--- Material for this task ---
______________________________

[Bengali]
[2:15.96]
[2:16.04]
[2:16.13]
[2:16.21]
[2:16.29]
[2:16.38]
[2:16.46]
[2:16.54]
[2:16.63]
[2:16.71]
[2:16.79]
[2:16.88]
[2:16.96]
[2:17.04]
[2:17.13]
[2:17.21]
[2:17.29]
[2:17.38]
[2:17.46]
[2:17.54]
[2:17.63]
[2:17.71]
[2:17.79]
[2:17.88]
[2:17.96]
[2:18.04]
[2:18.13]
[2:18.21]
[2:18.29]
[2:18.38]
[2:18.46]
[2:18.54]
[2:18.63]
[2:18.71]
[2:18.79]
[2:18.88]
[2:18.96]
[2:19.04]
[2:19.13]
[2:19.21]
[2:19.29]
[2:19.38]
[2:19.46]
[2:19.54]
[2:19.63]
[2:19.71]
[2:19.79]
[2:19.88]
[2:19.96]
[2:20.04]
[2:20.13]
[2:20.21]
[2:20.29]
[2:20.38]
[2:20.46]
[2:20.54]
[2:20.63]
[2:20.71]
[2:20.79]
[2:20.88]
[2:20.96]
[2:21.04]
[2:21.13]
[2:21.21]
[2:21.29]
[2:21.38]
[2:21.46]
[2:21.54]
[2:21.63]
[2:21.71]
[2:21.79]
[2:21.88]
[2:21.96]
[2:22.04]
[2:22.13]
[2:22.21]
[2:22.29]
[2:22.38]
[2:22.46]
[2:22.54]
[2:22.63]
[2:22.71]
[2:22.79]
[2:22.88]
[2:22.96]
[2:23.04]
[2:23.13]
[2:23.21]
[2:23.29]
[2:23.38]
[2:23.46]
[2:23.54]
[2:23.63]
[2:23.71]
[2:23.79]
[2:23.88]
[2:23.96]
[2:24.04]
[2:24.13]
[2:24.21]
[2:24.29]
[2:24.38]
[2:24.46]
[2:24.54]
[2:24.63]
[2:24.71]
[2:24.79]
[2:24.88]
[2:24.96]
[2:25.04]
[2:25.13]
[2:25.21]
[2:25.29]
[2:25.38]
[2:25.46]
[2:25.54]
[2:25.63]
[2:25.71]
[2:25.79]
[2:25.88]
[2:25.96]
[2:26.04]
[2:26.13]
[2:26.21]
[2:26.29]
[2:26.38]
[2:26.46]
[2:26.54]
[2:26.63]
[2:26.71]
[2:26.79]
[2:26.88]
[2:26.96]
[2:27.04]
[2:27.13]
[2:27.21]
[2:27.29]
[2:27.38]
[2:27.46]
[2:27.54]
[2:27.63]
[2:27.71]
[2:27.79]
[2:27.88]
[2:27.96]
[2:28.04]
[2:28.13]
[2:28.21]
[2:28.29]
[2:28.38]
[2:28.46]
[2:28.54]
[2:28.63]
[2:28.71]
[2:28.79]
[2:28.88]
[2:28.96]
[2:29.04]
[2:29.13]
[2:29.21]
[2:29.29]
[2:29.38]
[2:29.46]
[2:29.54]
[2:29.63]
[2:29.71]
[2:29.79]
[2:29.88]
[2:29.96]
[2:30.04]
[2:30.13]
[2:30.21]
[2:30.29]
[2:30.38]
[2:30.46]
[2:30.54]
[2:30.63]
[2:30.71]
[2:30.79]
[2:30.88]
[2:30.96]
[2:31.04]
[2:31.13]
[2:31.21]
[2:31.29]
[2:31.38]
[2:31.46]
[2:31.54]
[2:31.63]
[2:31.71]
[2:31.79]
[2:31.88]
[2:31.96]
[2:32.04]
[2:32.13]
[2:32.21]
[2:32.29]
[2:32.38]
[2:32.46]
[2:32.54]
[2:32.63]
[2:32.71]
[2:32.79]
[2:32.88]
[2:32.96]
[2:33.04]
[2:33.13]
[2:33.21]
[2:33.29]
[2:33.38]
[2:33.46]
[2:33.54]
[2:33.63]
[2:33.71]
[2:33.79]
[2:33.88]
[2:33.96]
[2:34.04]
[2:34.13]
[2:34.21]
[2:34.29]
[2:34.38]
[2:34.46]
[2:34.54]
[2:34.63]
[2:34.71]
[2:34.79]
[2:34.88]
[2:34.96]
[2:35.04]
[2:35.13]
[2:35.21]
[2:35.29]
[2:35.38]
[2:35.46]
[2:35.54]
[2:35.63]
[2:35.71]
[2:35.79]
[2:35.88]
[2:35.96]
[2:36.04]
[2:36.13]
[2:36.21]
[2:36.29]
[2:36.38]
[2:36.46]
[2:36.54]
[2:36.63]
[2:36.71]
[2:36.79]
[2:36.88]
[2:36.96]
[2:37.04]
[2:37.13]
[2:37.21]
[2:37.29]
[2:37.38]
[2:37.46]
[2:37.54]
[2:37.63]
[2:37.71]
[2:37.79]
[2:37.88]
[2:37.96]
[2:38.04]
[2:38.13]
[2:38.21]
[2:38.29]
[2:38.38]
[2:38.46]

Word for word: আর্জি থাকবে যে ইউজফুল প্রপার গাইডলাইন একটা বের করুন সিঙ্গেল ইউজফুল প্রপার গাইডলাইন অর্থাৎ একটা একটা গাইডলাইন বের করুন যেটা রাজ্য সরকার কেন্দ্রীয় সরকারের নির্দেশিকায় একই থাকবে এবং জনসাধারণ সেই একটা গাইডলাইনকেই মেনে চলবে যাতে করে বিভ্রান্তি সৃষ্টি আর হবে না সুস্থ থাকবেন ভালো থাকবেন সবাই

______________________________

Transcribe all entries exactly as they are given.

--- Result of the task ---
[Bengali]
[2:15.96]
[2:16.04]
[2:16.13]
[2:16.21]
[2:16.29]
[2:16.38]
[2:16.46]
[2:16.54]
[2:16.63]
[2:16.71]
[2:16.79]
[2:16.88]
[2:16.96]
[2:17.04]
[2:17.13]
[2:17.21]
[2:17.29]
[2:17.38]
[2:17.46]
[2:17.54]
[2:17.63]
[2:17.71]
[2:17.79]
[2:17.88]
[2:17.96]
[2:18.04]
[2:18.13]
[2:18.21]
[2:18.29]
[2:18.38]
[2:18.46]
[2:18.54]
[2:18.63]
[2:18.71]
[2:18.79]
[2:18.88]
[2:18.96]
[2:19.04]
[2:19.13]
[2:19.21]
[2:19.29]
[2:19.38]
[2:19.46]
[2:19.54]
[2:19.63]
[2:19.71]
[2:19.79]
[2:19.88]
[2:19.96]
[2:20.04]
[2:20.13]
[2:20.21]
[2:20.29]
[2:20.38]
[2:20.46]
[2:20.54]
[2:20.63]
[2:20.71]
[2:20.79]
[2:20.88]
[2:20.96]
[2:21.04]
[2:21.13]
[2:21.21]
[2:21.29]
[2:21.38]
[2:21.46]
[2:21.54]
[2:21.63]
[2:21.71]
[2:21.79]
[2:21.88]
[2:21.96]
[2:22.04]
[2:22.13]
[2:22.21]
[2:22.29]
[2:22.38]
[2:22.46]
[2:22.54]
[2:22.63]
[2:22.71]
[2:22.79]
[2:22.88]
[2:22.96]
[2:23.04]
[2:23.13]
[2:23.21]
[2:23.29]
[2:23.38]
[2:23.46]
[2:23.54]
[2:23.63]
[2:23.71]
[2:23.79]
[2:23.88]
[2:23.96]
[2:24.04]
[2:24.13]
[2:24.21]
[2:24.29]
[2:24.38]
[2:24.46]
[2:24.54]
[2:24.63]
[2:24.71]
[2:24.79]
[2:24.88]
[2:24.96]
[2:25.04]
[2:25.13]
[2:25.21]
[2:25.29]
[2:25.38]
[2:25.46]
[2:25.54]
[2:25.63]
[2:25.71]
[2:25.79]
[2:25.88]
[2:25.96]
[2:26.04]
[2:26.13]
[2:26.21]
[2:26.29]
[2:26.38]
[2:26.46]
[2:26.54]
[2:26.63]
[2:26.71]
[2:26.79]
[2:26.88]
[2:26.96]
[2:27.04]
[2:27.13]
[2:27.21]
[2:27.29]
[2:27.38]
[2:27.46]
[2:27.54]
[2:27.63]
[2:27.71]
[2:27.79]
[2:27.88]
[2:27.96]
[2:28.04]
[2:28.13]
[2:28.21]
[2:28.29]
[2:28.38]
[2:28.46]
[2:28.54]
[2:28.63]
[2:28.71]
[2:28.79]
[2:28.88]
[2:28.96]
[2:29.04]
[2:29.13]
[2:29.21]
[2:29.29]
[2:29.38]
[2:29.46]
[2:29.54]
[2:29.63]
[2:29.71]
[2:29.79]
[2:29.88]
[2:29.96]
[2:30.04]
[2:30.13]
[2:30.21]
[2:30.29]
[2:30.38]
[2:30.46]
[2:30.54]
[2:30.63]
[2:30.71]
[2:30.79]
[2:30.88]
[2:30.96]
[2:31.04]
[2:31.13]
[2:31.21]
[2:31.29]
[2:31.38]
[2:31.46]
[2:31.54]
[2:31.63]
[2:31.71]
[2:31.79]
[2:31.88]
[2:31.96]
[2:32.04]
[2:32.13]
[2:32.21]
[2:32.29]
[2:32.38]
[2:32.46]
[2:32.54]
[2:32.63]
[2:32.71]
[2:32.79]
[2:32.88]
[2:32.96]
[2:33.04]
[2:33.13]
[2:33.21]
[2:33.29]
[2:33.38]
[2:33.46]
[2:33.54]
[2:33.63]
[2:33.71]
[2:33.79]
[2:33.88]
[2:33.96]
[2:34.04]
[2:34.13]
[2:34.21]
[2:34.29]
[2:34.38]
[2:34.46]
[2:34.54]
[2:34.63]
[2:34.71]
[2:34.79]
[2:34.88]
[2:34.96]
[2:35.04]
[2:35.13]
[2:35.21]
[2:35.29]
[2:35.38]
[2:35.46]
[2:35.54]
[2:35.63]
[2:35.71]
[2:35.79]
[2:35.88]
[2:35.96]
[2:36.04]
[2:36.13]
[2:36.21]
[2:36.29]
[2:36.38]
[2:36.46]
[2:36.54]
[2:36.63]
[2:36.71]
[2:36.79]
[2:36.88]
[2:36.96]
[2:37.04]
[2:37.13]
[2:37.21]
[2:37.29]
[2:37.38]
[2:37.46]
[2:37.54]
[2:37.63]
[2:37.71]
[2:37.79]
[2:37.88]
[2:37.96]
[2:38.04]
[2:38.13]
[2:38.21]
[2:38.29]
[2:38.38]
[2:38.46]

Word for word: আর্জি থাকবে যে ইউজফুল প্রপার গাইডলাইন একটা বের করুন সিঙ্গেল ইউজফুল প্রপার গাইডলাইন অর্থাৎ একটা একটা গাইডলাইন বের করুন যেটা রাজ্য সরকার কেন্দ্রীয় সরকারের নির্দেশিকায় একই থাকবে এবং জনসাধারণ সেই একটা গাইডলাইনকেই মেনে চলবে যাতে করে বিভ্রান্তি সৃষ্টি আর হবে না সুস্থ থাকবেন ভালো থাকবেন সবাই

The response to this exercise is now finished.